═════ Task data ═════

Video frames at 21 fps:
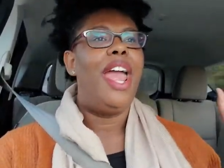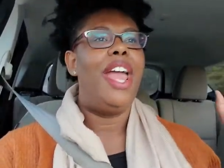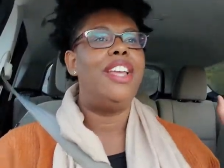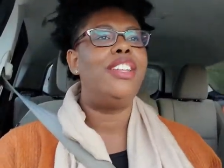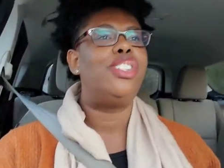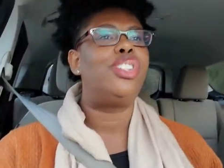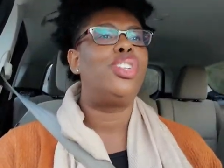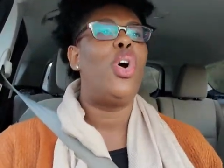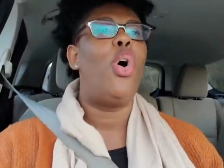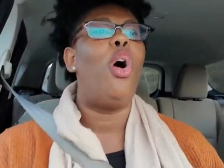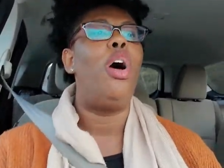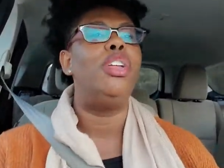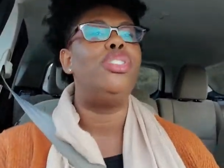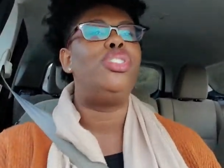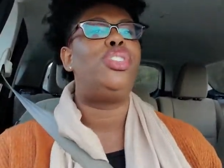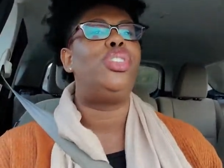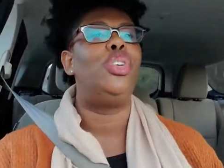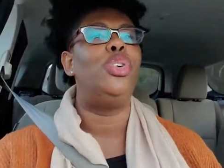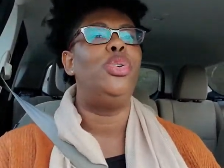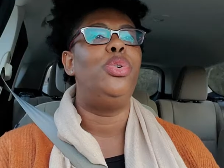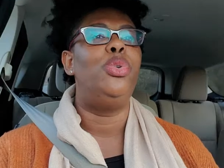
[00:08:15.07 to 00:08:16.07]
is going
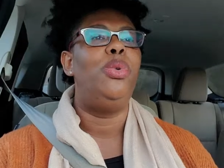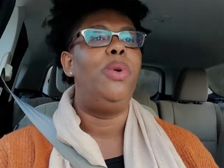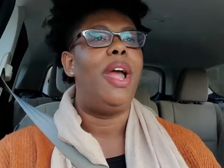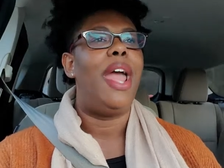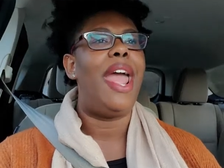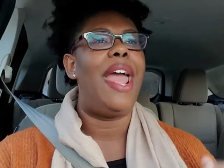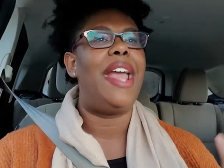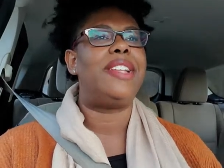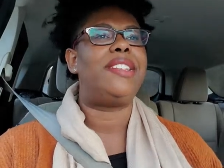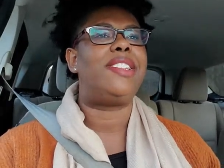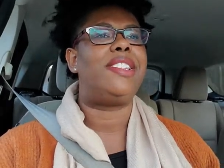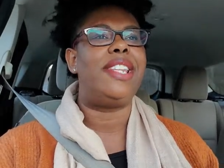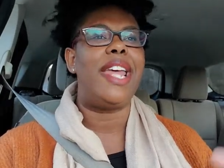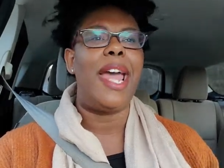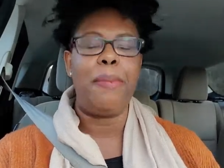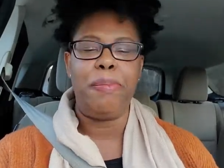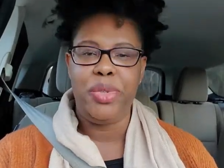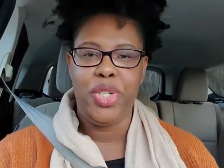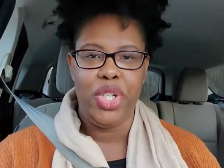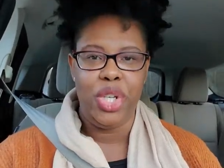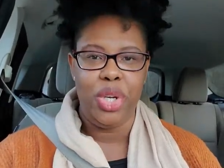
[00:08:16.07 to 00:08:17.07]
to
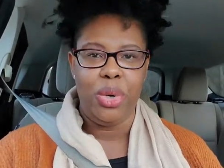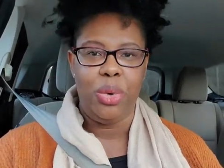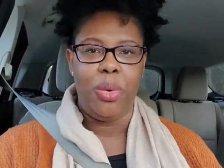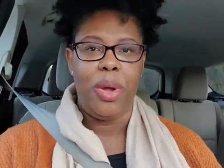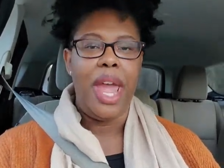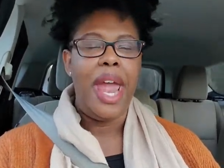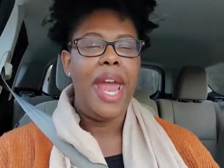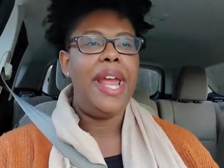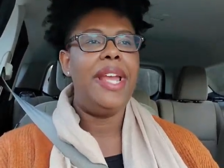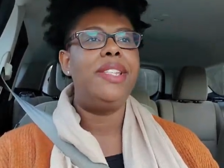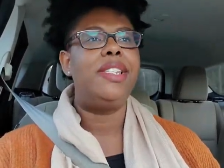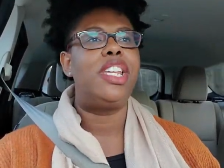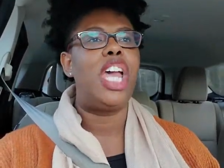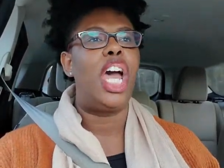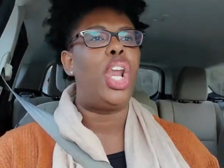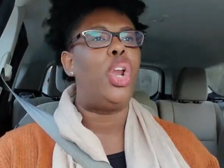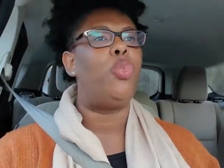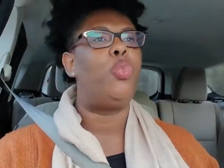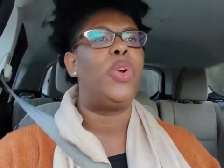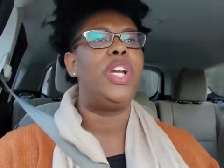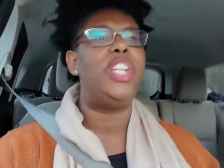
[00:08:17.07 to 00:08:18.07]
accept you. He's
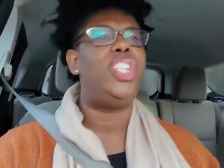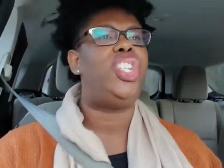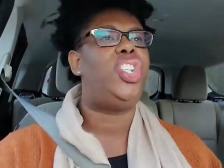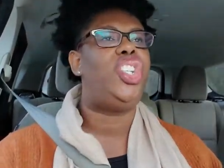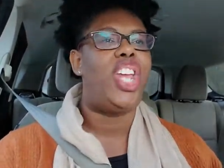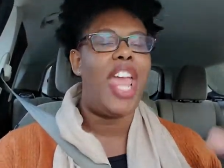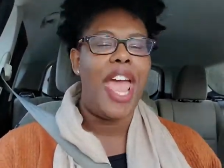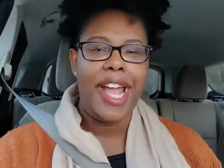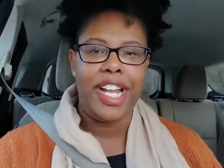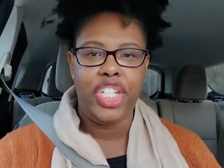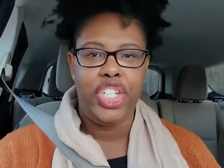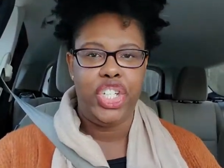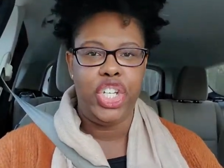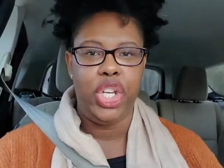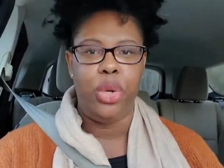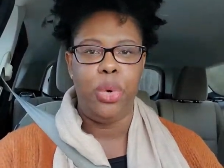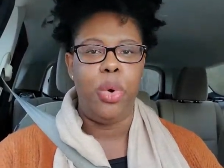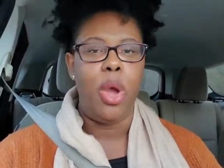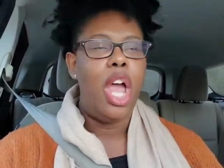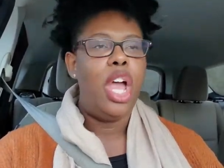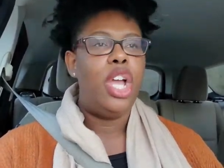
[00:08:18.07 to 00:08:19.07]
going to reject
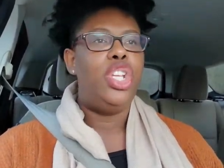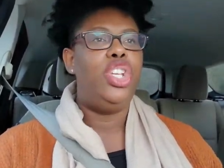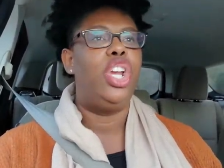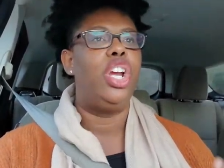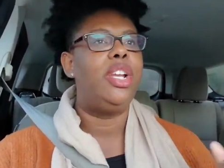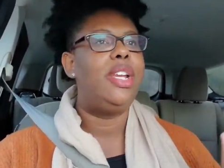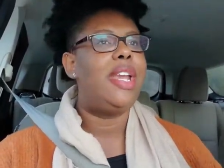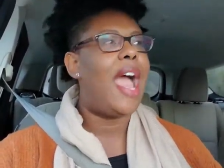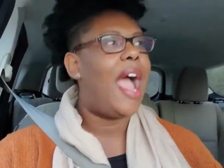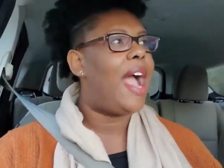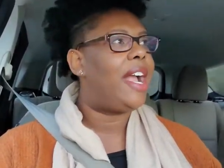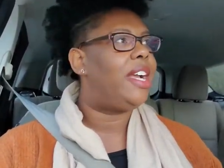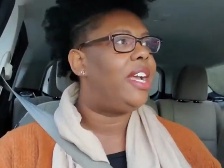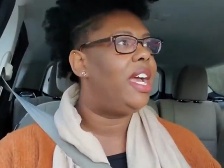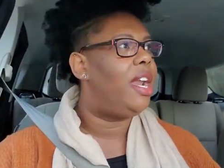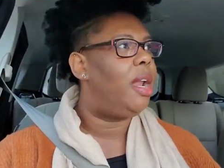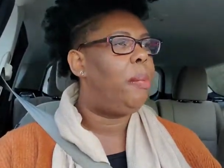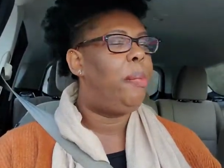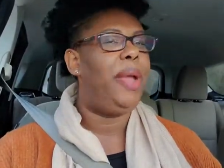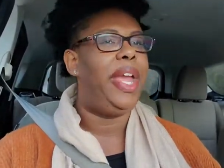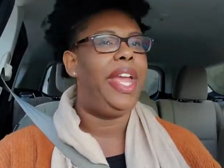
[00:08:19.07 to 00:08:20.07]
you. You're not
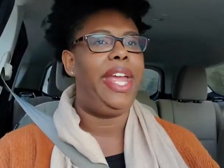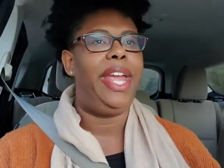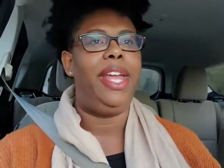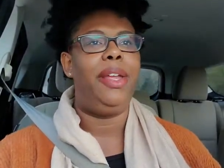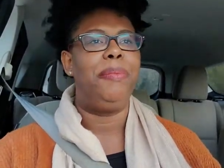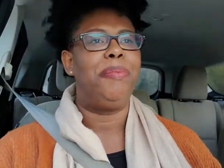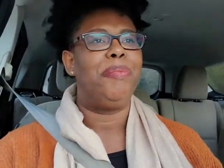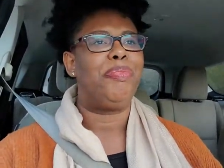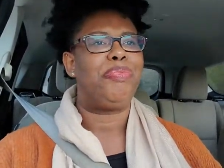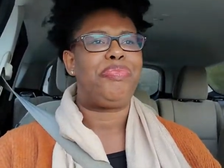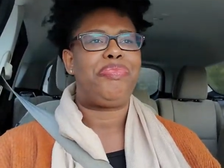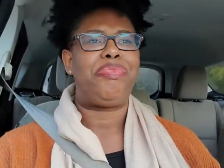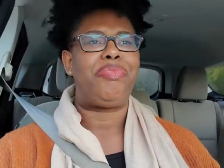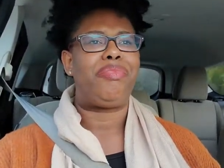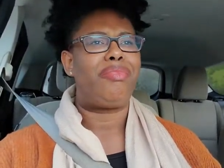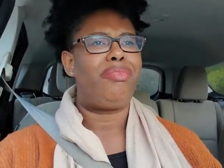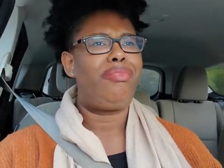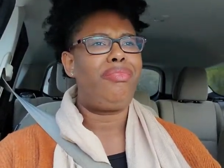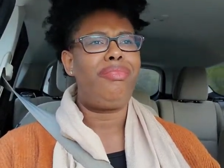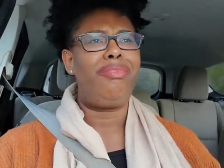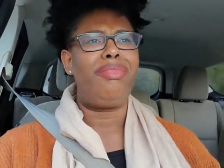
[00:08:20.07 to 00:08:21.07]
going to be
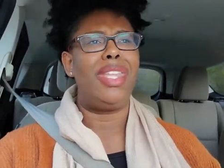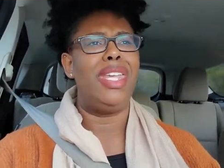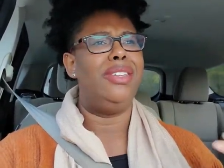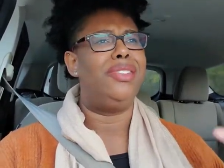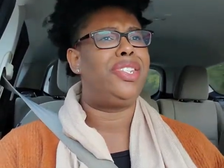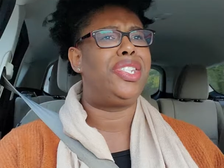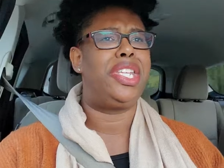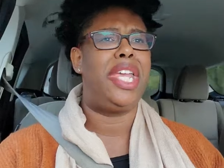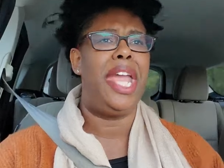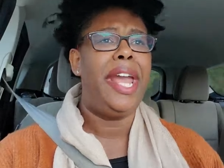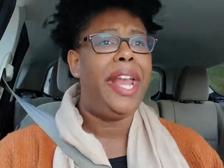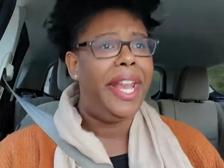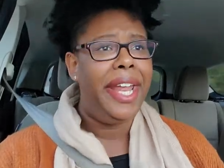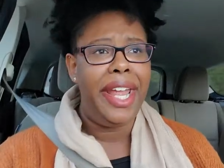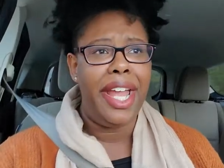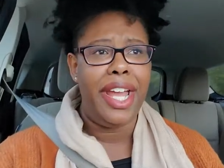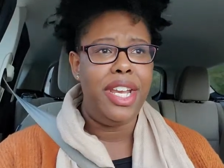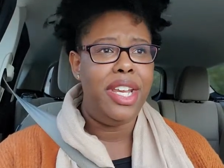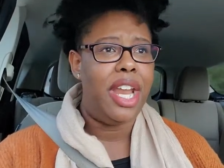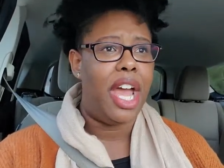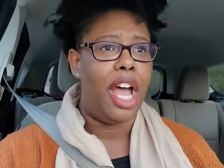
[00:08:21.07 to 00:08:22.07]

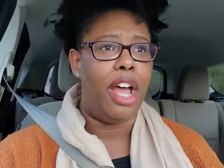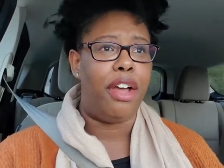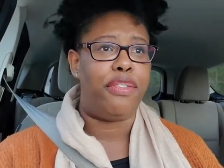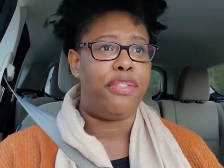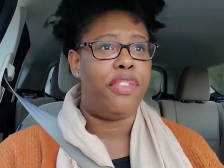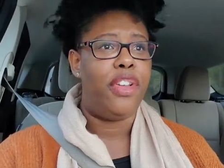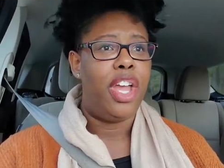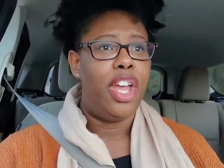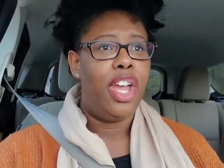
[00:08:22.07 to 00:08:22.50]
skinny enough.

═════

Write out the whole listing above exactly, minus images.

• Reply to the task:
Video frames at 21 fps:
[00:08:15.07 to 00:08:16.07]
is going
[00:08:16.07 to 00:08:17.07]
to
[00:08:17.07 to 00:08:18.07]
accept you. He's
[00:08:18.07 to 00:08:19.07]
going to reject
[00:08:19.07 to 00:08:20.07]
you. You're not
[00:08:20.07 to 00:08:21.07]
going to be
[00:08:21.07 to 00:08:22.07]

[00:08:22.07 to 00:08:22.50]
skinny enough.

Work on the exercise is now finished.